Last month I wrote about the importance of giving feedback and why, knowing how important it is, so many managers fail to give feedback effectively. This month I want to give you some practical tips on how to prepare to give negative feedback that is essential for your employees’ career development.
Giving effective feedback starts with preparation. You need to prepare like you would for any important meeting. Prepare your opening, thinking about how you can put the employee at ease and keeping in mind the employee’s motivation. Craft a clear message – focusing on the behaviors, the actions you want to see change. Choose one thing, not five to discuss.
You’ve developed a clear theme. Now, break the message into concrete, specific behaviors.
You can use the easy-to-remember formula EAR:
Event – the specific occasion
Action – what the person did that you observed
Result – the impact on you, the team, the client
If you suspect the employee might not understand or accept the example you plan to give, then prepare a second example. Normally, this won’t have been an isolated event. Use the E-A-R formula in preparing every example.
Please note, you do not need to prepare a solution to the problem. If you tell people how to resolve the problem, you risk damaging their motivation, engagement and more importantly ownership of the solution. Once employees accept the need to improve specific behaviours, you can guide them through coaching: listening, summarising, making observations, giving additional feedback and encouraging reflection by the questions you ask.

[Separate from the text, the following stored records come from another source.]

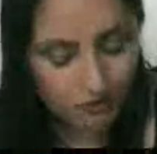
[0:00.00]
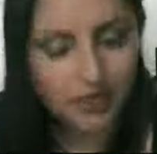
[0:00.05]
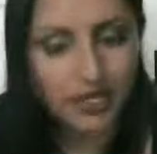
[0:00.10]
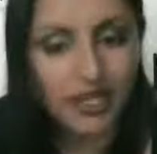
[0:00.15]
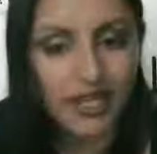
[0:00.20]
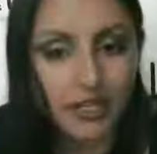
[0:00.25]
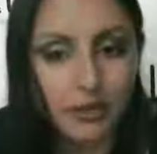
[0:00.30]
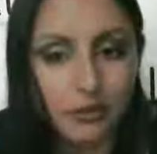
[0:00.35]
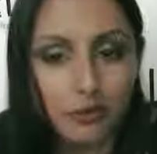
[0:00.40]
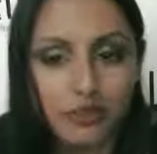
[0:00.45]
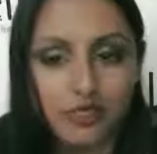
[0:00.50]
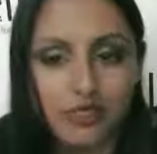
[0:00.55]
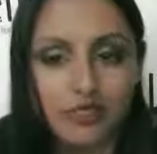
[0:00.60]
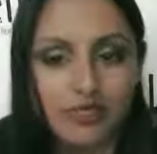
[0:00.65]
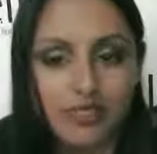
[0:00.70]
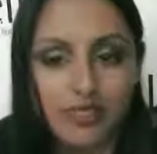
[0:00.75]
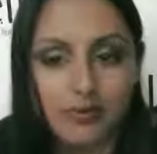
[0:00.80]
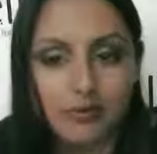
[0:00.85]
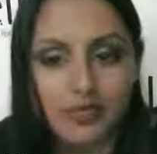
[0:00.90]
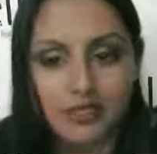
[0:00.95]
But I can also
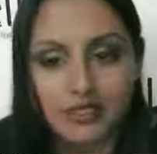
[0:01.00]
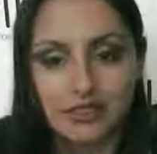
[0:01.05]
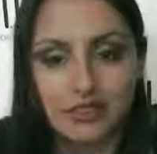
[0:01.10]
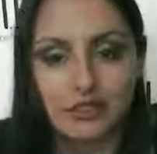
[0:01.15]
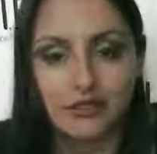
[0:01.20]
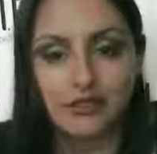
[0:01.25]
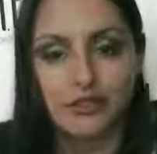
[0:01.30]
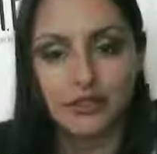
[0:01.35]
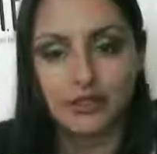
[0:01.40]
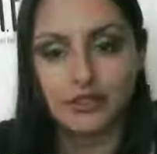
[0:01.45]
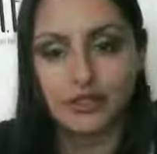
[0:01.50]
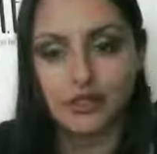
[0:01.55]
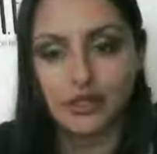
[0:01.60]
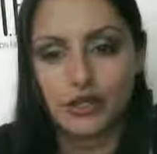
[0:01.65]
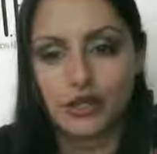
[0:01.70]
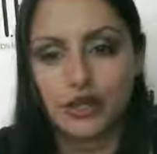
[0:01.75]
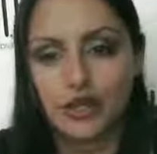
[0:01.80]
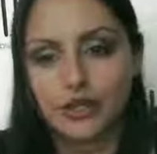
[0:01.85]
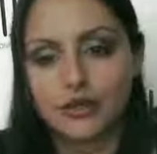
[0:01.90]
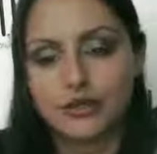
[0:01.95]
see myself
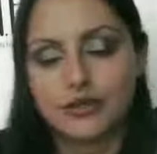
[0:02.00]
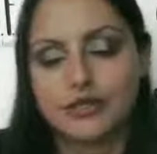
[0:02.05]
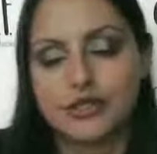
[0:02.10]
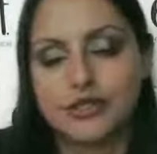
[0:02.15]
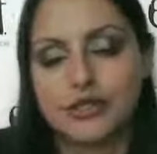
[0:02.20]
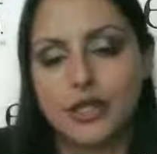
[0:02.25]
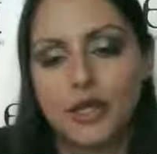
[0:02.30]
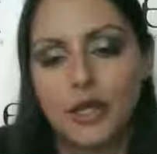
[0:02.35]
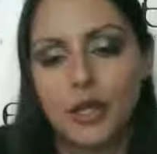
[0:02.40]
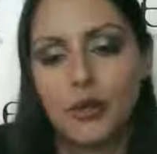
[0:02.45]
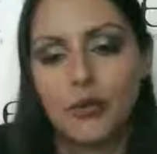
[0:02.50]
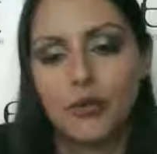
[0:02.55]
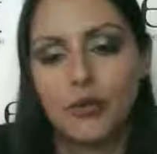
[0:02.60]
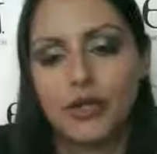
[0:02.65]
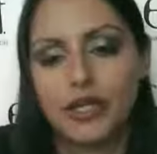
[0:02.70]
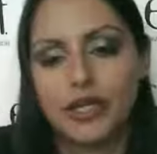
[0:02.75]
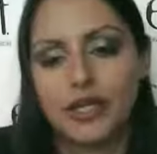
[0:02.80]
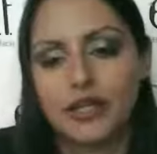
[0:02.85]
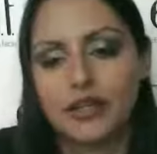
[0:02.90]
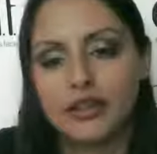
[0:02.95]
using those
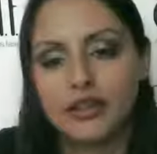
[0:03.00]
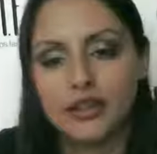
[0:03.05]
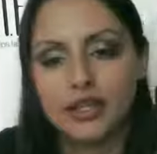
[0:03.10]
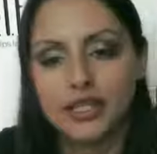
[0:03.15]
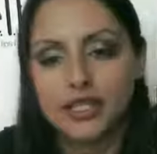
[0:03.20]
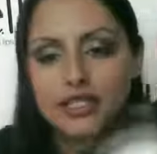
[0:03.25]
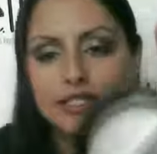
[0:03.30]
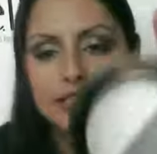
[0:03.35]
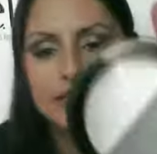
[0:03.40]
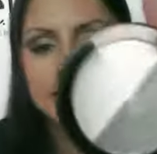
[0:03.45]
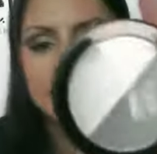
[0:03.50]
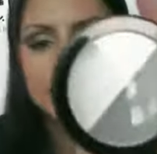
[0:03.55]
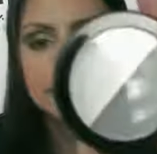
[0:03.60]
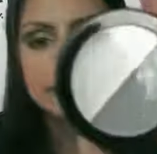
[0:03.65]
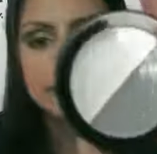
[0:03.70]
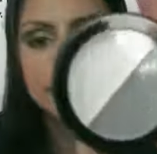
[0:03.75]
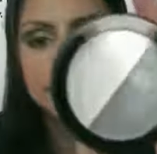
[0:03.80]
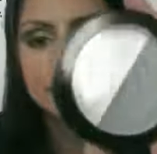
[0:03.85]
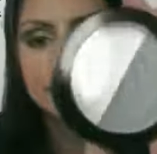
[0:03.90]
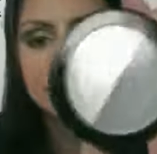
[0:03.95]
with this
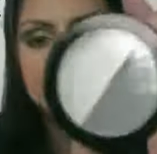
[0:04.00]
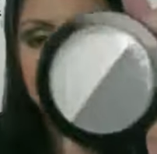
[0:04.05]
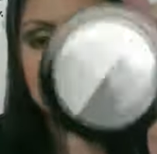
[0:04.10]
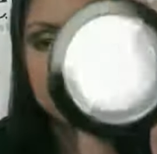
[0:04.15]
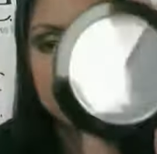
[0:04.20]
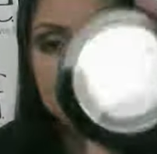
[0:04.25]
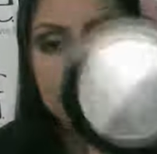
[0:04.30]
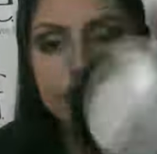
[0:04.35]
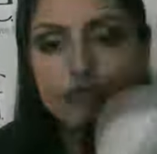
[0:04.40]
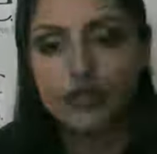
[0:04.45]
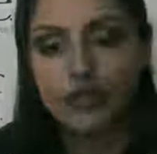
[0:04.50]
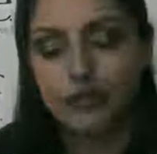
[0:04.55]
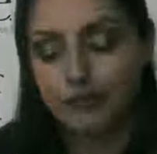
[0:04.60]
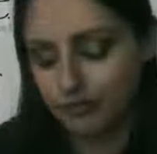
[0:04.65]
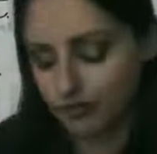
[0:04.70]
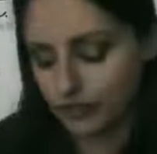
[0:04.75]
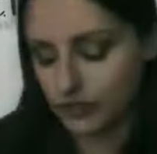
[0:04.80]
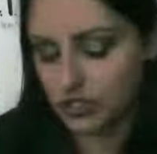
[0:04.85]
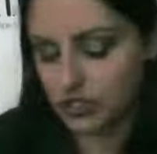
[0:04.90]
sort of silver,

Tackling tricky conversations
Having a difficult conversation can of course be stressful for both participants. So put the employee at ease. Watch to see that the person relaxes a bit. Begin the feedback by identifying the issue you want to discuss. Then, give your prepared example using the E-A-R formula. Now, be quiet. And listen. If you think your example was not accepted or understood, give another example.
Do not argue or defend your position. Ask the employee to think about it and come back to you for further discussion in a defined time.
Stay focused so you don’t accidentally confuse the message by throwing in tangential or irrelevant facts.
End the conversation with encouragement. Focus on what’s going well and what the person should keep doing.
Steps to success
Your challenge from last month was to consider how Pat would feel about receiving feedback about his behaviour and to think about how the manner in which you deliver feedback would improve the result.
To recap briefly: Pat is a top performer but he does not share information freely. This leaves many of his peers feeling excluded and unable to do their best work. It also makes others suspicious. Last week at a meeting Pat did not tell John about a client conversation and John’s project was therefore badly positioned.
If we prepare the message together for Pat using the E-A-R formula it would look like this:
- Identify the issue: Communication and trust within the team
- Specify an EVENT: Last week at the team meeting
- Describe the ACTION you saw: You did not tell people about the conversations you have had Joe at ABC Company
- State the RESULT on you, team, client: As a result, we missed an opportunity to build a broader base with this client. It also undermines the level of trust within the team that I am trying to develop.
Pat is likely to have a reaction. He may get defensive, he may be embarrassed or he may stay silent. What can you do in each case? If Pat gets defensive, do not argue. Simply ask him to think about what you have said and plan to speak to him after he has had time to reflect and cool off.
If he is embarrassed, try to get him to talk about his emotion. Then, encourage him to think about what he can do differently. You might say, “Pat, I want you to think about the options you have in this situation. What can you do to improve the quality of the client relationship at this point? Create three plausible responses that are different from each other. Let’s talk tomorrow.” The reason for this response if that once Pat gets engaged in action, his embarrassment will diminish.
If Pat remains silent, ask him what he has heard from you and listen carefully to be sure he understood your message. Then tell him to think about it and check back with him the next day.